> Records provided:
■ ■ ■ ■

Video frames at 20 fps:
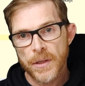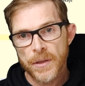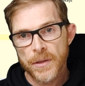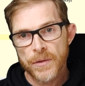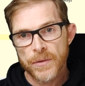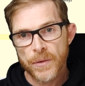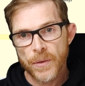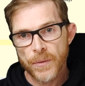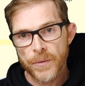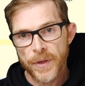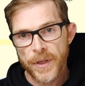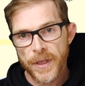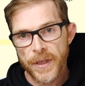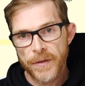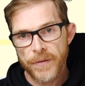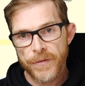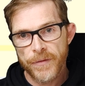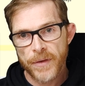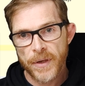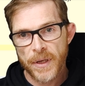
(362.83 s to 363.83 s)
So
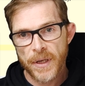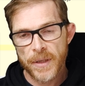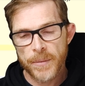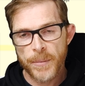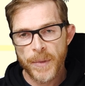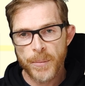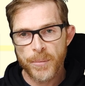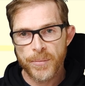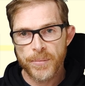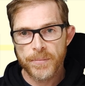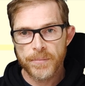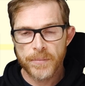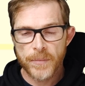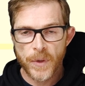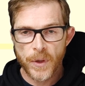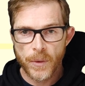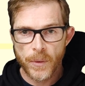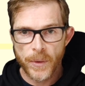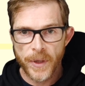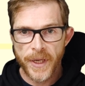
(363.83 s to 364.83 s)
if let me
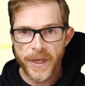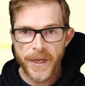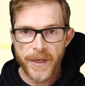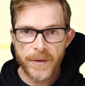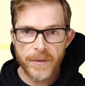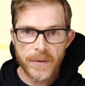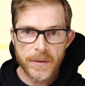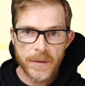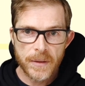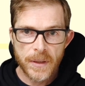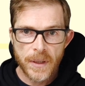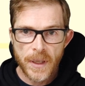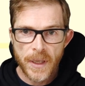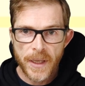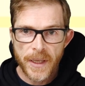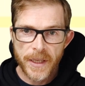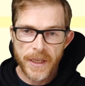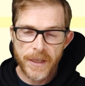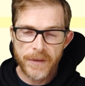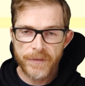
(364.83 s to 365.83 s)
go here,
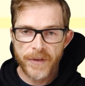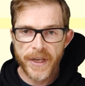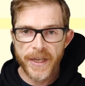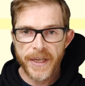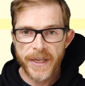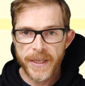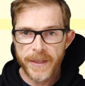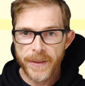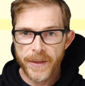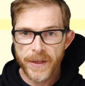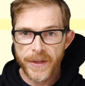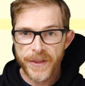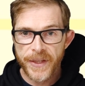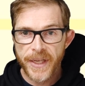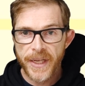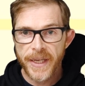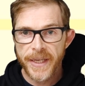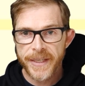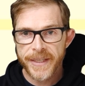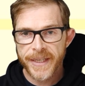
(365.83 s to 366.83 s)
if I hit the
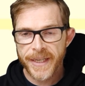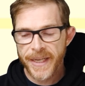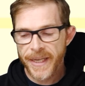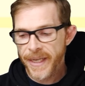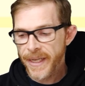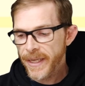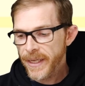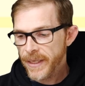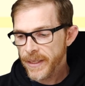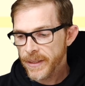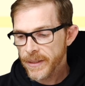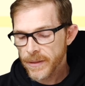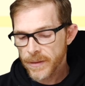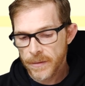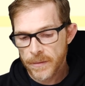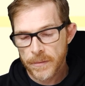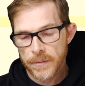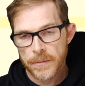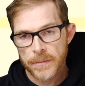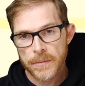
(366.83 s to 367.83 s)
delete key,
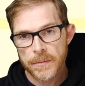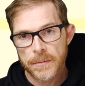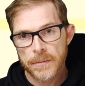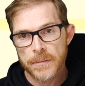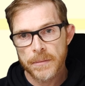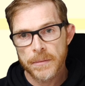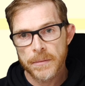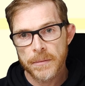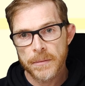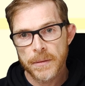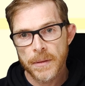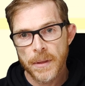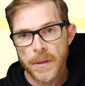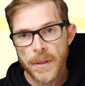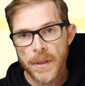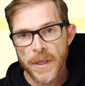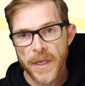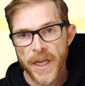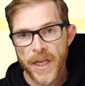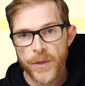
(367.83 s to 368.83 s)

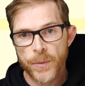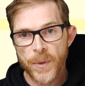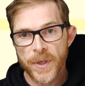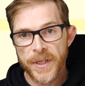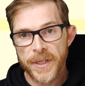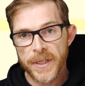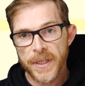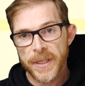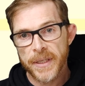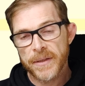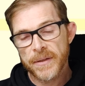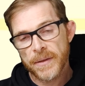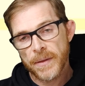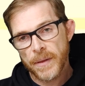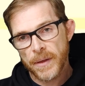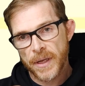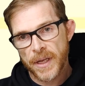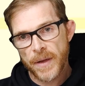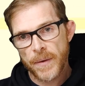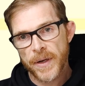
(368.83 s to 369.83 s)
it will delete
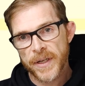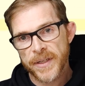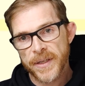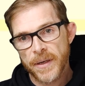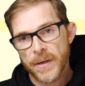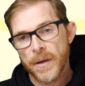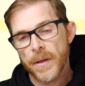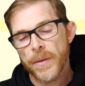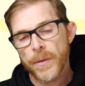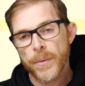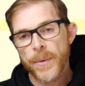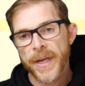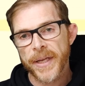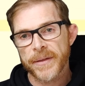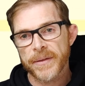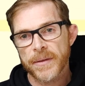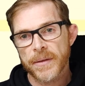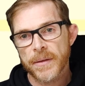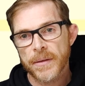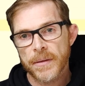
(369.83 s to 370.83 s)
the character on the
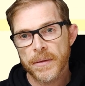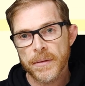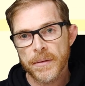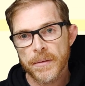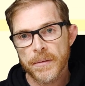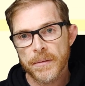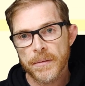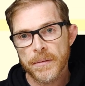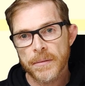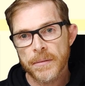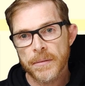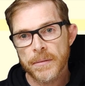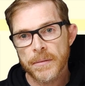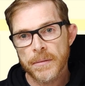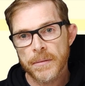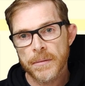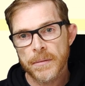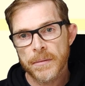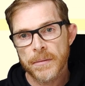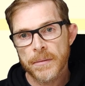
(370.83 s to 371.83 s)
right.
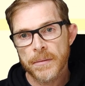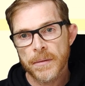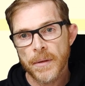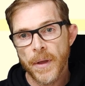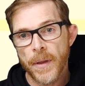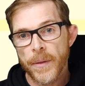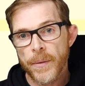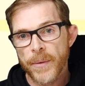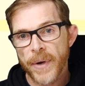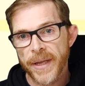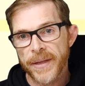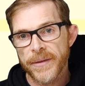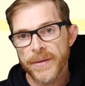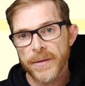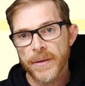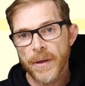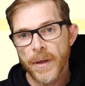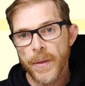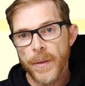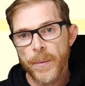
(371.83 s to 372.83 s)
On the right,
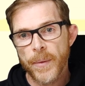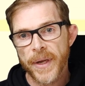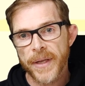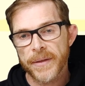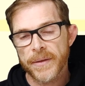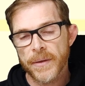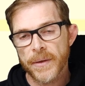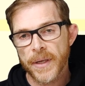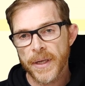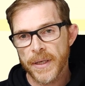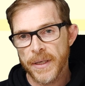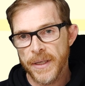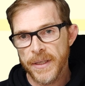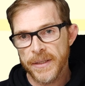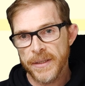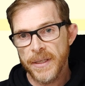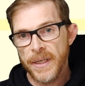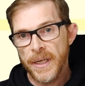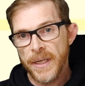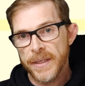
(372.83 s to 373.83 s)
on the right. Again,
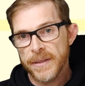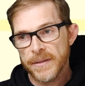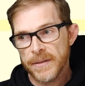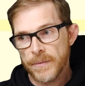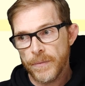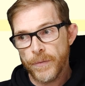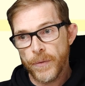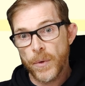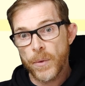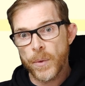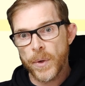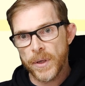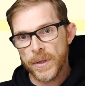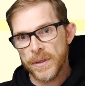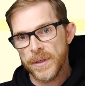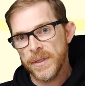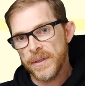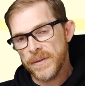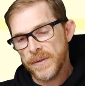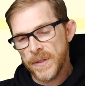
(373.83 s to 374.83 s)
it deletes forward,
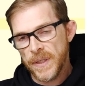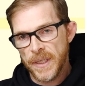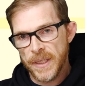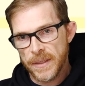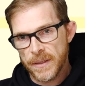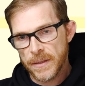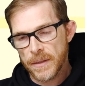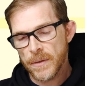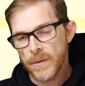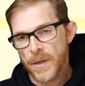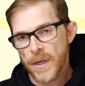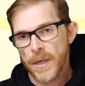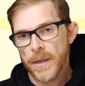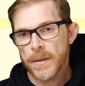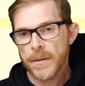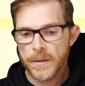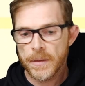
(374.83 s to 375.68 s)
it deletes, okay.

■ ■ ■ ■

> About this task: Please repeat all of the data exactly as it stands, leaving the pictures out.

> Solution for this problem:
Video frames at 20 fps:
(362.83 s to 363.83 s)
So
(363.83 s to 364.83 s)
if let me
(364.83 s to 365.83 s)
go here,
(365.83 s to 366.83 s)
if I hit the
(366.83 s to 367.83 s)
delete key,
(367.83 s to 368.83 s)

(368.83 s to 369.83 s)
it will delete
(369.83 s to 370.83 s)
the character on the
(370.83 s to 371.83 s)
right.
(371.83 s to 372.83 s)
On the right,
(372.83 s to 373.83 s)
on the right. Again,
(373.83 s to 374.83 s)
it deletes forward,
(374.83 s to 375.68 s)
it deletes, okay.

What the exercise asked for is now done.